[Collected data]
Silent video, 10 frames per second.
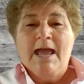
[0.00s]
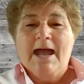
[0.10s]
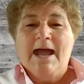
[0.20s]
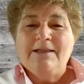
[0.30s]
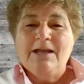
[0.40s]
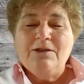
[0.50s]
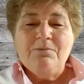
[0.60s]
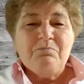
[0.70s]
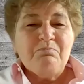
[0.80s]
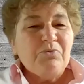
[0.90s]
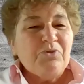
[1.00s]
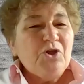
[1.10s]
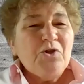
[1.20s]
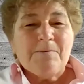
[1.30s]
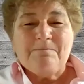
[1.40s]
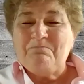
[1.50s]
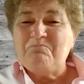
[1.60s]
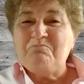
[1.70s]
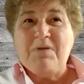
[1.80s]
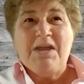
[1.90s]
And then the third
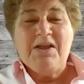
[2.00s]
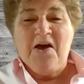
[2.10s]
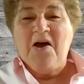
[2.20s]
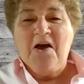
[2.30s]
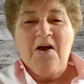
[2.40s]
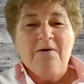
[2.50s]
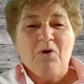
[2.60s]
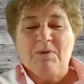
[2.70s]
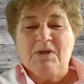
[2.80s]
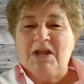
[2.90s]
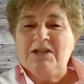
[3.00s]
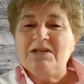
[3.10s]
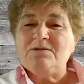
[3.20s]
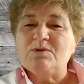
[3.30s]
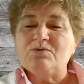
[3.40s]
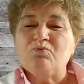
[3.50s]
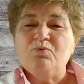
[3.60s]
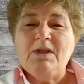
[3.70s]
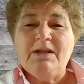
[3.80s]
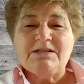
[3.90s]
big aha moment, and this was
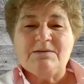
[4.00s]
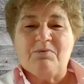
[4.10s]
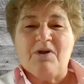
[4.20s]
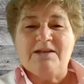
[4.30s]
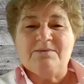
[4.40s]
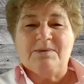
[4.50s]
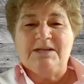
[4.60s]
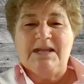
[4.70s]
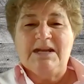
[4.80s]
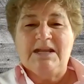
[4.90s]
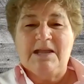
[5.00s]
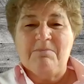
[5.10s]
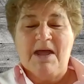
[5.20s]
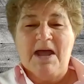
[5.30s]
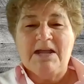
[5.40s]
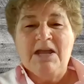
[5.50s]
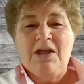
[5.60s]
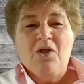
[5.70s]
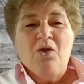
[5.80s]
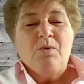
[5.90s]
really a surprise when the data came back,
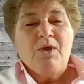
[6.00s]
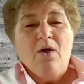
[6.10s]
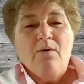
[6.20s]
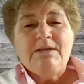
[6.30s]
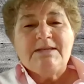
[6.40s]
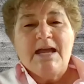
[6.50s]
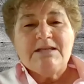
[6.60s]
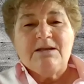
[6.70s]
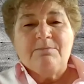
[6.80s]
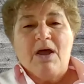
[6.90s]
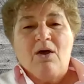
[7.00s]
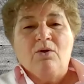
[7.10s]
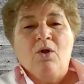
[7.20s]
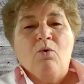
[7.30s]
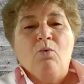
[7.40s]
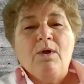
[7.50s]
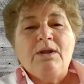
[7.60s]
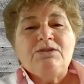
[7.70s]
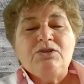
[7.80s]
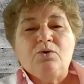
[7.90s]
we always ask about what
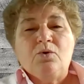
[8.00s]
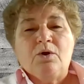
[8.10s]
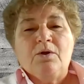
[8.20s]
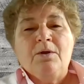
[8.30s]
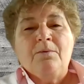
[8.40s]
is your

- WHAT TO DO
Should a picture appear among the entries, skip it and copy the rest exactly.

- TASK RESPONSE
Silent video, 10 frames per second.
[0.00s]
[0.10s]
[0.20s]
[0.30s]
[0.40s]
[0.50s]
[0.60s]
[0.70s]
[0.80s]
[0.90s]
[1.00s]
[1.10s]
[1.20s]
[1.30s]
[1.40s]
[1.50s]
[1.60s]
[1.70s]
[1.80s]
[1.90s]
And then the third
[2.00s]
[2.10s]
[2.20s]
[2.30s]
[2.40s]
[2.50s]
[2.60s]
[2.70s]
[2.80s]
[2.90s]
[3.00s]
[3.10s]
[3.20s]
[3.30s]
[3.40s]
[3.50s]
[3.60s]
[3.70s]
[3.80s]
[3.90s]
big aha moment, and this was
[4.00s]
[4.10s]
[4.20s]
[4.30s]
[4.40s]
[4.50s]
[4.60s]
[4.70s]
[4.80s]
[4.90s]
[5.00s]
[5.10s]
[5.20s]
[5.30s]
[5.40s]
[5.50s]
[5.60s]
[5.70s]
[5.80s]
[5.90s]
really a surprise when the data came back,
[6.00s]
[6.10s]
[6.20s]
[6.30s]
[6.40s]
[6.50s]
[6.60s]
[6.70s]
[6.80s]
[6.90s]
[7.00s]
[7.10s]
[7.20s]
[7.30s]
[7.40s]
[7.50s]
[7.60s]
[7.70s]
[7.80s]
[7.90s]
we always ask about what
[8.00s]
[8.10s]
[8.20s]
[8.30s]
[8.40s]
is your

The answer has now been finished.